A Justiça de Mato Grosso do Sul aceitou denúncia do Ministério Público Estadual (MPE) contra o ex-vice-prefeito e ex-vereador de Amambai, Valter Brito da Silva (PSDB), acusado de pagar propina para engenheiros fraudarem licitações públicas na prefeitura. A decisão é do juiz Renan da Silva Pinto, da Vara Criminal da cidade, que transformou Brito e outras cinco pessoas em réus por crimes ligados a corrupção e fraude em contratos públicos.
Segundo a denúncia, o grupo teria manipulado 33 licitações envolvendo serviços de engenharia entre os anos de 2019 e 2023, em um esquema que, de acordo com as investigações, desviou recursos públicos e beneficiou empresas ligadas aos envolvidos. O caso veio à tona durante a Operação Laços Ocultos, que revelou um possível esquema milionário de irregularidades dentro da administração municipal.
Além de Valter Brito, também passaram a responder à ação penal os engenheiros civis Maurício Sartoretto Martinez e Paulo César Lopes Lemes, a ex-servidora municipal Letícia de Carvalho Teoli, o empresário Jonathan Fraga de Lima, ligado à empresa JFL, e Jucélia Barros Rodrigues.
De acordo com o Ministério Público, os engenheiros receberam propina para favorecer determinadas empresas em processos licitatórios. A investigação aponta que Maurício Sartoretto Martinez teria recebido pelo menos R$ 16.995, enquanto Paulo César Lopes Lemes teria recebido R$ 2.800 para omitir ou manipular atos administrativos ligados aos processos de contratação.
Para o magistrado, há indícios suficientes para a abertura da ação penal.
“Os elementos de autoria e de materialidade delitivas estão ancorados em depoimentos de testemunhas, interrogatórios e boletim de ocorrência, sendo suficientes neste momento processual”, afirmou o juiz na decisão.

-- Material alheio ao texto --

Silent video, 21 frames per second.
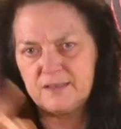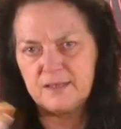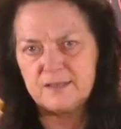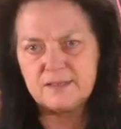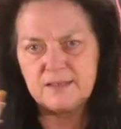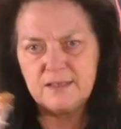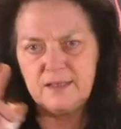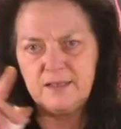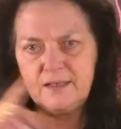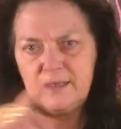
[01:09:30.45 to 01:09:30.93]
Like I
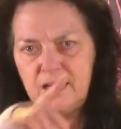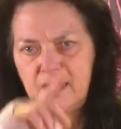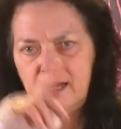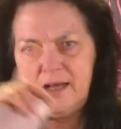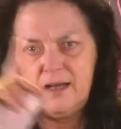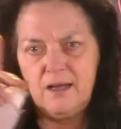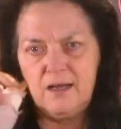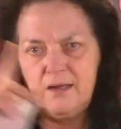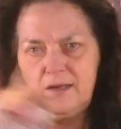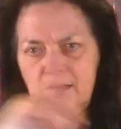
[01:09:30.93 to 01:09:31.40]
said,
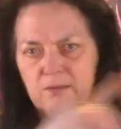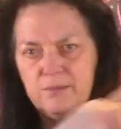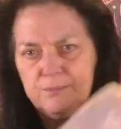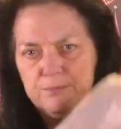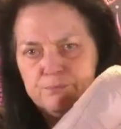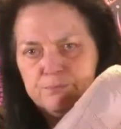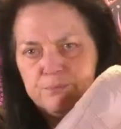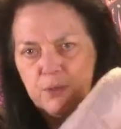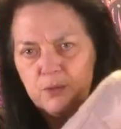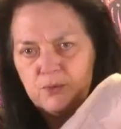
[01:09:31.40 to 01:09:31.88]
I'll
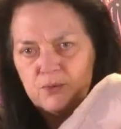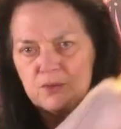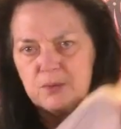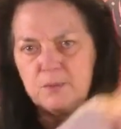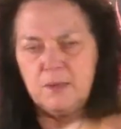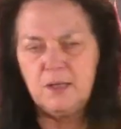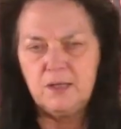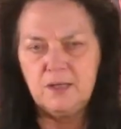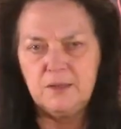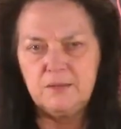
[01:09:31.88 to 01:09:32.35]
post
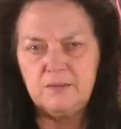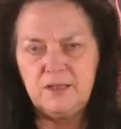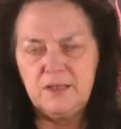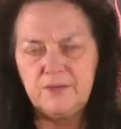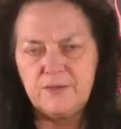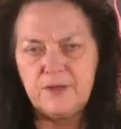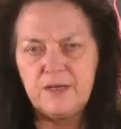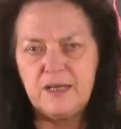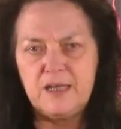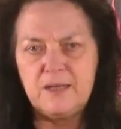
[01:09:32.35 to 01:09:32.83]
them all up, you
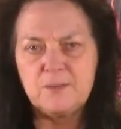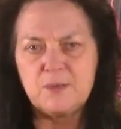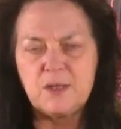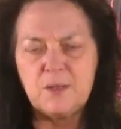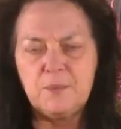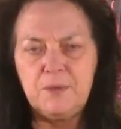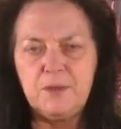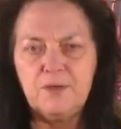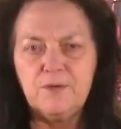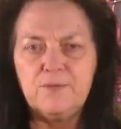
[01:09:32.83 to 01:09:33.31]
know, the names
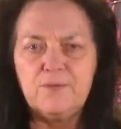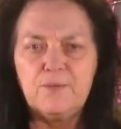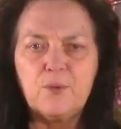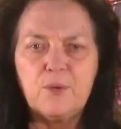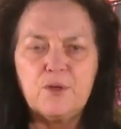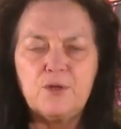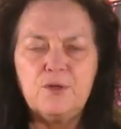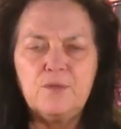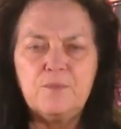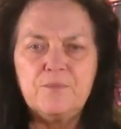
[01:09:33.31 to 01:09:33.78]
up here
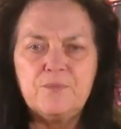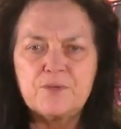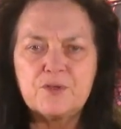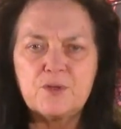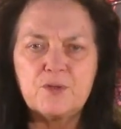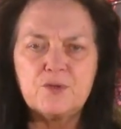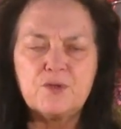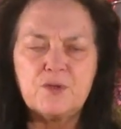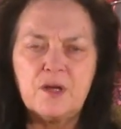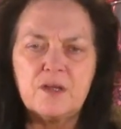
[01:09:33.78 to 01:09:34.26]
for you
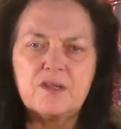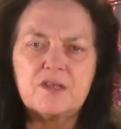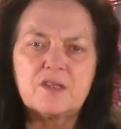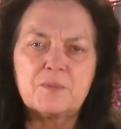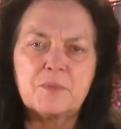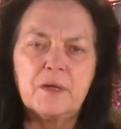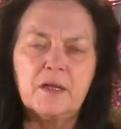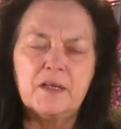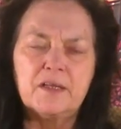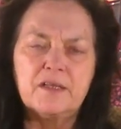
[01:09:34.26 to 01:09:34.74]
so that you got the
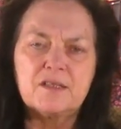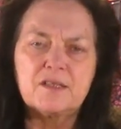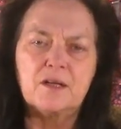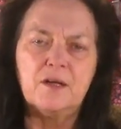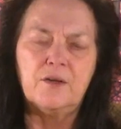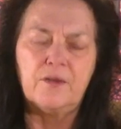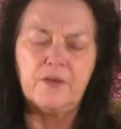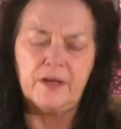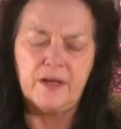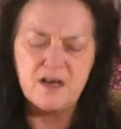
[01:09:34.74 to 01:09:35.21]
spellings and
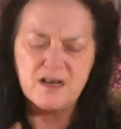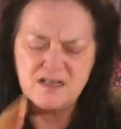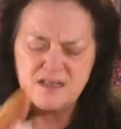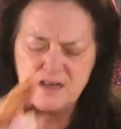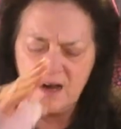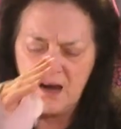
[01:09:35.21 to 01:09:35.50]
all that.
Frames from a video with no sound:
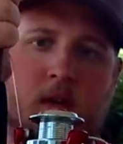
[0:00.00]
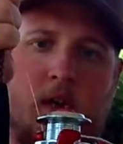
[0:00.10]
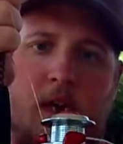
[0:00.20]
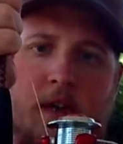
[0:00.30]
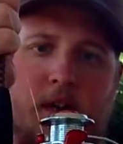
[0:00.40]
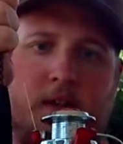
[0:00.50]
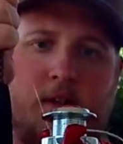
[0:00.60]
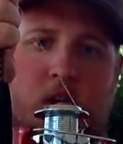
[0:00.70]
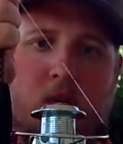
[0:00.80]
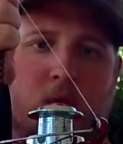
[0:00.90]
And then
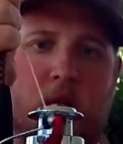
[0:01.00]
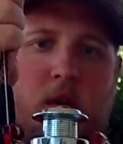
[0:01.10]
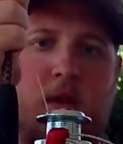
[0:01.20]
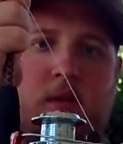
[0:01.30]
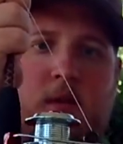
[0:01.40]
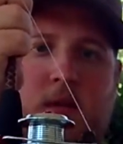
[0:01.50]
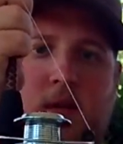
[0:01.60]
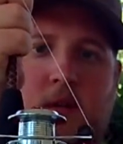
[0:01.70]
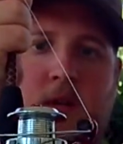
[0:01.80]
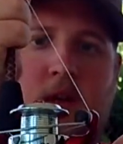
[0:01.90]
start reeling.
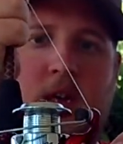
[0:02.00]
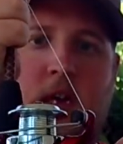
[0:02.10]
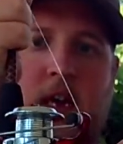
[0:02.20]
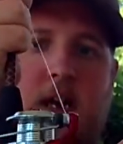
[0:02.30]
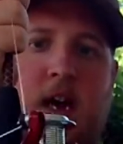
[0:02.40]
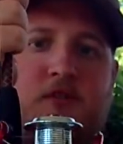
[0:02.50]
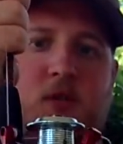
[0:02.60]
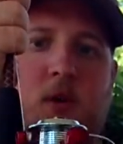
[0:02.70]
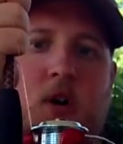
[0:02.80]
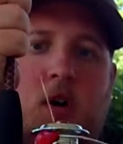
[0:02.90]
And as you
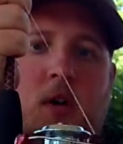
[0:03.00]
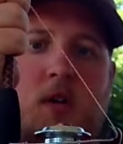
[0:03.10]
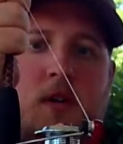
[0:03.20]
reel,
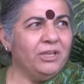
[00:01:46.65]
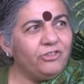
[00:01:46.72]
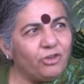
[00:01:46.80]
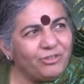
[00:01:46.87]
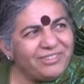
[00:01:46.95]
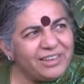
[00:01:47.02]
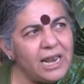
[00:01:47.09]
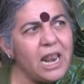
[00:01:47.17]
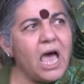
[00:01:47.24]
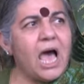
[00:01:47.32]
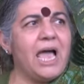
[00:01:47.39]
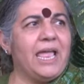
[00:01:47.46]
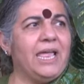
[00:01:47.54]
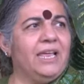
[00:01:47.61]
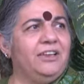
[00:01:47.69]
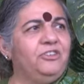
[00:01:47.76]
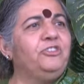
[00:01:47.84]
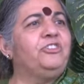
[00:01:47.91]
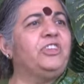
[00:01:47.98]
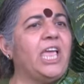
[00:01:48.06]
So it's a lie
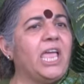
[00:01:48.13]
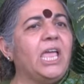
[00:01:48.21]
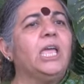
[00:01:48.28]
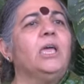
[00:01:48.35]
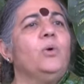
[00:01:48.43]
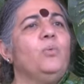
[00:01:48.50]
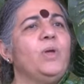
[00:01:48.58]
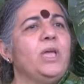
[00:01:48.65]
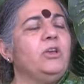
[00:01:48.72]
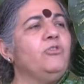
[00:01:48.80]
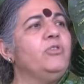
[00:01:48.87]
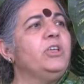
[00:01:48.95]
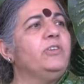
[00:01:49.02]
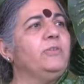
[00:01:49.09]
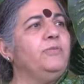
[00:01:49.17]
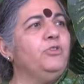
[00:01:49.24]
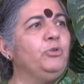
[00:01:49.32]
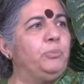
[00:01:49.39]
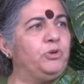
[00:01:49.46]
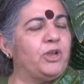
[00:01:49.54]
to say we are increasing
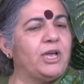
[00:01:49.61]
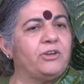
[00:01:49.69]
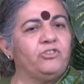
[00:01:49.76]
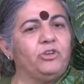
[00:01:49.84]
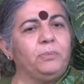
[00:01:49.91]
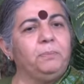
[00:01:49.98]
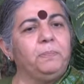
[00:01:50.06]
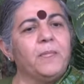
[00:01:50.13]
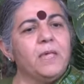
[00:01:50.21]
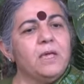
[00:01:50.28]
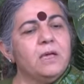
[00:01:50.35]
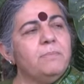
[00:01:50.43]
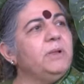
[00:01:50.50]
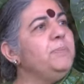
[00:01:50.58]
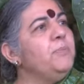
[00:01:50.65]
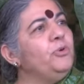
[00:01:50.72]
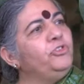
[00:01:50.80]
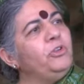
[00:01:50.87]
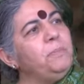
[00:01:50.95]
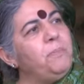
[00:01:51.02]
food production. But
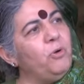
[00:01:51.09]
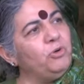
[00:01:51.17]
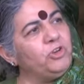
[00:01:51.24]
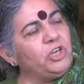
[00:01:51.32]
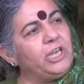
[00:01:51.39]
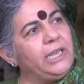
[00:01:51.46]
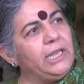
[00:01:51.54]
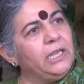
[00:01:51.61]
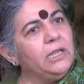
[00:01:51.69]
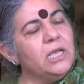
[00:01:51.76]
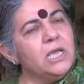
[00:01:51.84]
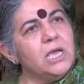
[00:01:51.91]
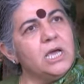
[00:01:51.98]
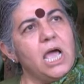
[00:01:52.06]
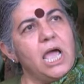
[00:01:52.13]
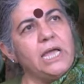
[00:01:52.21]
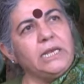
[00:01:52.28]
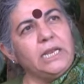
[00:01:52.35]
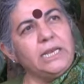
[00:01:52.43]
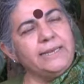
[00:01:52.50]
most importantly,
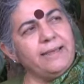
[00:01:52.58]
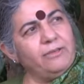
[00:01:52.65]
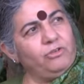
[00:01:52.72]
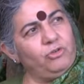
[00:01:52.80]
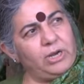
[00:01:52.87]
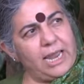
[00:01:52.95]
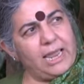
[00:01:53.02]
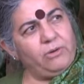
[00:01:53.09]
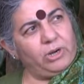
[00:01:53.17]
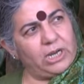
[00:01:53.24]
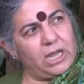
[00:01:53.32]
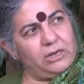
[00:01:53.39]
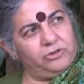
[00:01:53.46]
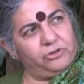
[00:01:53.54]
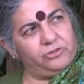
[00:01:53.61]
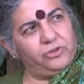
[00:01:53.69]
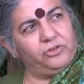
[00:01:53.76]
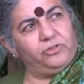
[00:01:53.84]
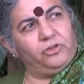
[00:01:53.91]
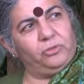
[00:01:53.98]
an industrial agriculture
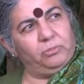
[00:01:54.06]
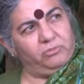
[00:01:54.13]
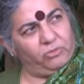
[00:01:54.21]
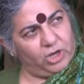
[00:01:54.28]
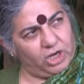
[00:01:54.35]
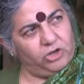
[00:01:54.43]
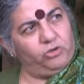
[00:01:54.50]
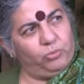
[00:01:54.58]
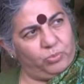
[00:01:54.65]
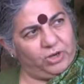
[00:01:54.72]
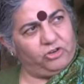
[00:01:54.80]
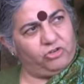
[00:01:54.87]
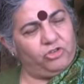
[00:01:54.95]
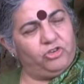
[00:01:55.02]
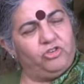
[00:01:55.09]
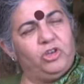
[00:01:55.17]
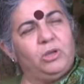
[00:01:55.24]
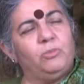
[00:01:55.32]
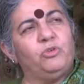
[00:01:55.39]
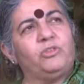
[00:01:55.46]
system into which the
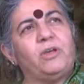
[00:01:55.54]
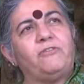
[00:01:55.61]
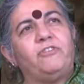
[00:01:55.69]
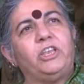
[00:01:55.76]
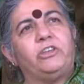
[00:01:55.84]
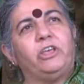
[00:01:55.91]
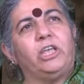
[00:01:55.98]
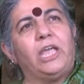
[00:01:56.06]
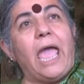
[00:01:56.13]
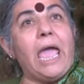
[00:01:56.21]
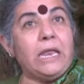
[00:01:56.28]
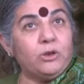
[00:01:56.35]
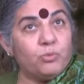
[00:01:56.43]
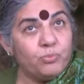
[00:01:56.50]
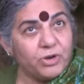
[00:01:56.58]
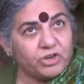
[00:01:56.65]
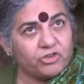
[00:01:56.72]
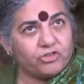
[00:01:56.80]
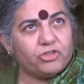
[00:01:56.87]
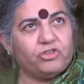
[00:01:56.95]
GMOs are fitting and
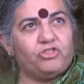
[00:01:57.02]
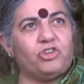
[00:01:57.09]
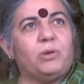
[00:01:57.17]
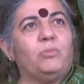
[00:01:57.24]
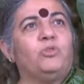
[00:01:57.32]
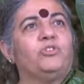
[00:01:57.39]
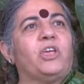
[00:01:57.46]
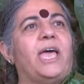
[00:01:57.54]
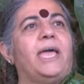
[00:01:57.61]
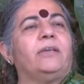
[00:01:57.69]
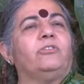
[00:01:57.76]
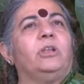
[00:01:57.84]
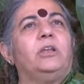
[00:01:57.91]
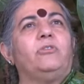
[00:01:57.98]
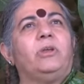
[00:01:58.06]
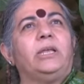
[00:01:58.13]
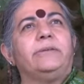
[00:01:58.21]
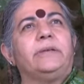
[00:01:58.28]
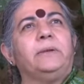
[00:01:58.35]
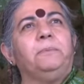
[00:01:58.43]
which the GMOs are
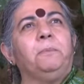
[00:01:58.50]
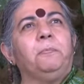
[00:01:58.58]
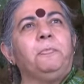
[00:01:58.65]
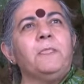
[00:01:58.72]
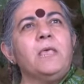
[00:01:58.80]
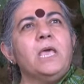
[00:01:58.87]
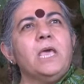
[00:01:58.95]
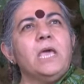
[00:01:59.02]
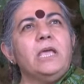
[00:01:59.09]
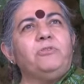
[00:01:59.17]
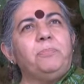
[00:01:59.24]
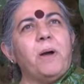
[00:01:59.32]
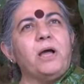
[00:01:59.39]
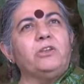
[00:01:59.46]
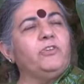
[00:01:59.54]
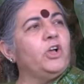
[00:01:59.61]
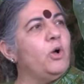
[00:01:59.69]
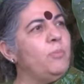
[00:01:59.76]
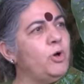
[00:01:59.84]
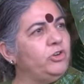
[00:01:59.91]
accelerating is part of
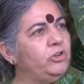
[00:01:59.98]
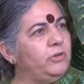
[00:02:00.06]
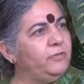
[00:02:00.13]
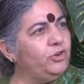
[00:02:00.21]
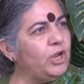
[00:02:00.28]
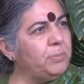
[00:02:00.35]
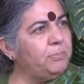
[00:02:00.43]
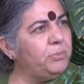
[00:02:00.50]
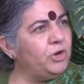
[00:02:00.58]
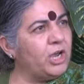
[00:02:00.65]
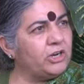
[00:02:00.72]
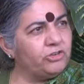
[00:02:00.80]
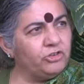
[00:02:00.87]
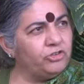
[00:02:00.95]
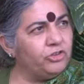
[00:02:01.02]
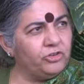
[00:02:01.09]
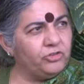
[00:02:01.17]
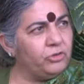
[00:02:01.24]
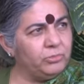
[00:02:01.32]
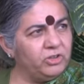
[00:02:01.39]
a commodity production
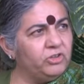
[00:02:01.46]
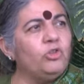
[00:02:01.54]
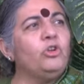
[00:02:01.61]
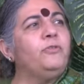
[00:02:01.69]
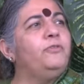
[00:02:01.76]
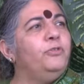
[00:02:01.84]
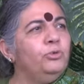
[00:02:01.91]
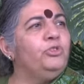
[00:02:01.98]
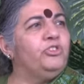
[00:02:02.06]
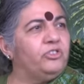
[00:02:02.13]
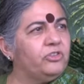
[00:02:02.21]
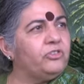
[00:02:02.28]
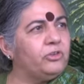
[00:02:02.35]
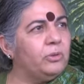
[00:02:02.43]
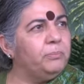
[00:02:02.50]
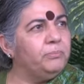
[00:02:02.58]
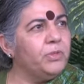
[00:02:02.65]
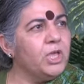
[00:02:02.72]
system. It's not a food system.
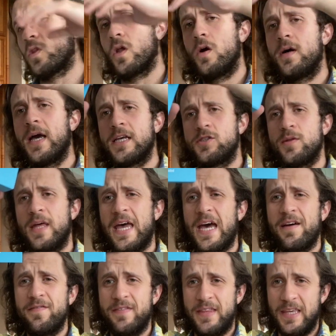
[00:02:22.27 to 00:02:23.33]
Okay, so they
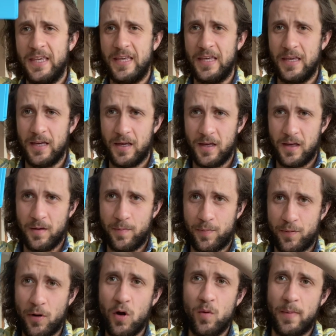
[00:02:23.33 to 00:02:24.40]
have the
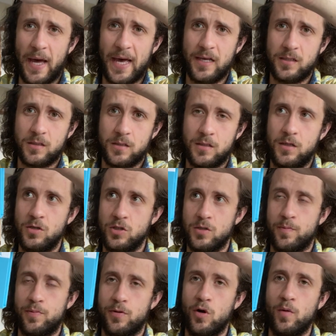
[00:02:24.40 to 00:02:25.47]
Pro masks. Here's
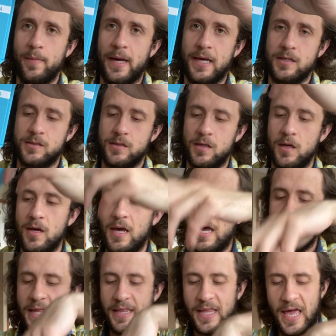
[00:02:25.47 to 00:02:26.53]
a Pro mask,
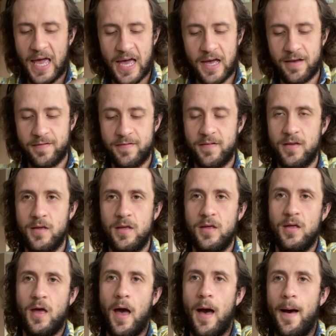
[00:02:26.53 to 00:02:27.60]
and then they have
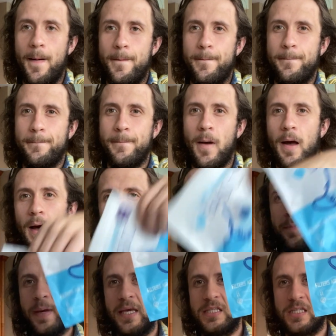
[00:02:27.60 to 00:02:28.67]

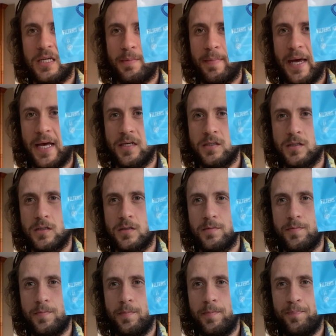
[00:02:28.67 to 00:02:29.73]
a basic mask.
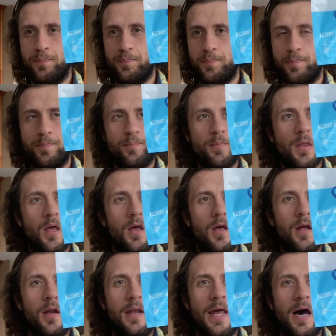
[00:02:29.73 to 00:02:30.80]

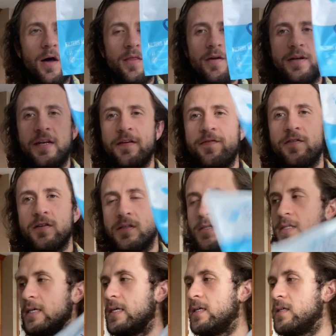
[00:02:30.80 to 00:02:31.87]
Now the
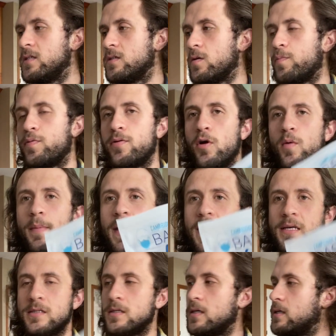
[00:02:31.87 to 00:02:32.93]
difference is the Pro
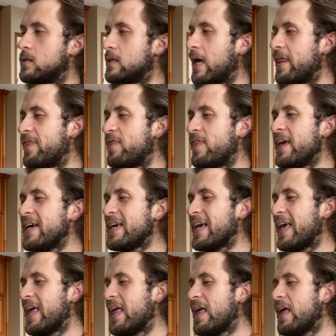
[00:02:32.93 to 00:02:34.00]
mask is, I
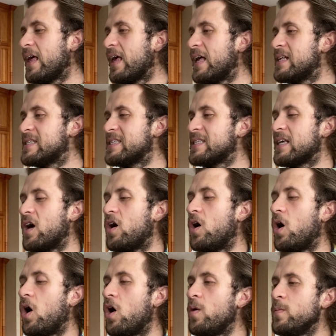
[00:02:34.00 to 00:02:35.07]
think it's
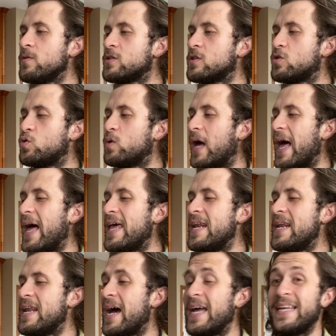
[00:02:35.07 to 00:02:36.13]
almost to an
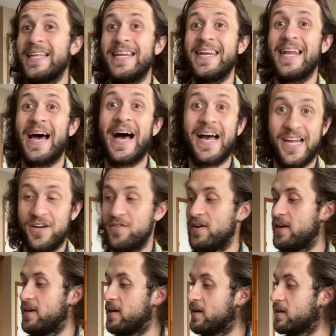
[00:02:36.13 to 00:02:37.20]
N99
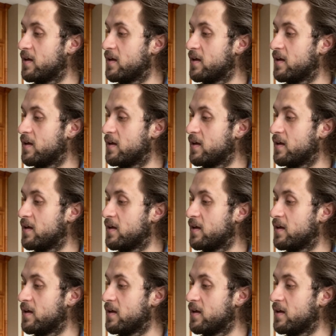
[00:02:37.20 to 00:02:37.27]
rating.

Ainda conforme a decisão, a denúncia do Ministério Público apresenta descrição clara dos fatos e das circunstâncias do suposto esquema criminoso, garantindo o direito de defesa aos acusados.
Com o recebimento da denúncia, os seis acusados passam oficialmente à condição de réus e terão 10 dias para apresentar defesa prévia à Justiça.
Terceira ação contra ex-vereador
Este é o terceiro processo criminal contra Valter Brito relacionado às investigações que apuram irregularidades em contratos e licitações na Prefeitura de Amambai. Para o Ministério Público, ele teria atuado como líder do suposto esquema, articulando o pagamento de vantagens indevidas para garantir direcionamento de contratos públicos.
Críticas ao uso político da máquina pública
O caso expõe, mais uma vez, um problema crônico em diversos municípios brasileiros: a transformação da máquina pública em instrumento de interesses privados e políticos. Quando licitações que deveriam garantir transparência, concorrência e economia para os cofres públicos são manipuladas, quem paga a conta é a população.
Fraudar processos de contratação significa retirar recursos de áreas essenciais, como saúde, educação e infraestrutura, para alimentar esquemas de corrupção. Em cidades do interior, onde os orçamentos já são limitados, práticas desse tipo têm impacto ainda mais grave no desenvolvimento local.
Além disso, o episódio levanta questionamentos sobre os mecanismos de controle dentro das administrações municipais e a facilidade com que servidores e agentes políticos conseguem, segundo as investigações, interferir em processos que deveriam ser técnicos e rigorosamente fiscalizados.
Se comprovadas as acusações, o caso de Amambai representa não apenas mais um episódio de corrupção política, mas também um exemplo claro de como a confiança da população nas instituições públicas é corroída quando interesses particulares se sobrepõem ao interesse coletivo.
As investigações seguem em andamento e o processo agora entra na fase de defesa dos acusados.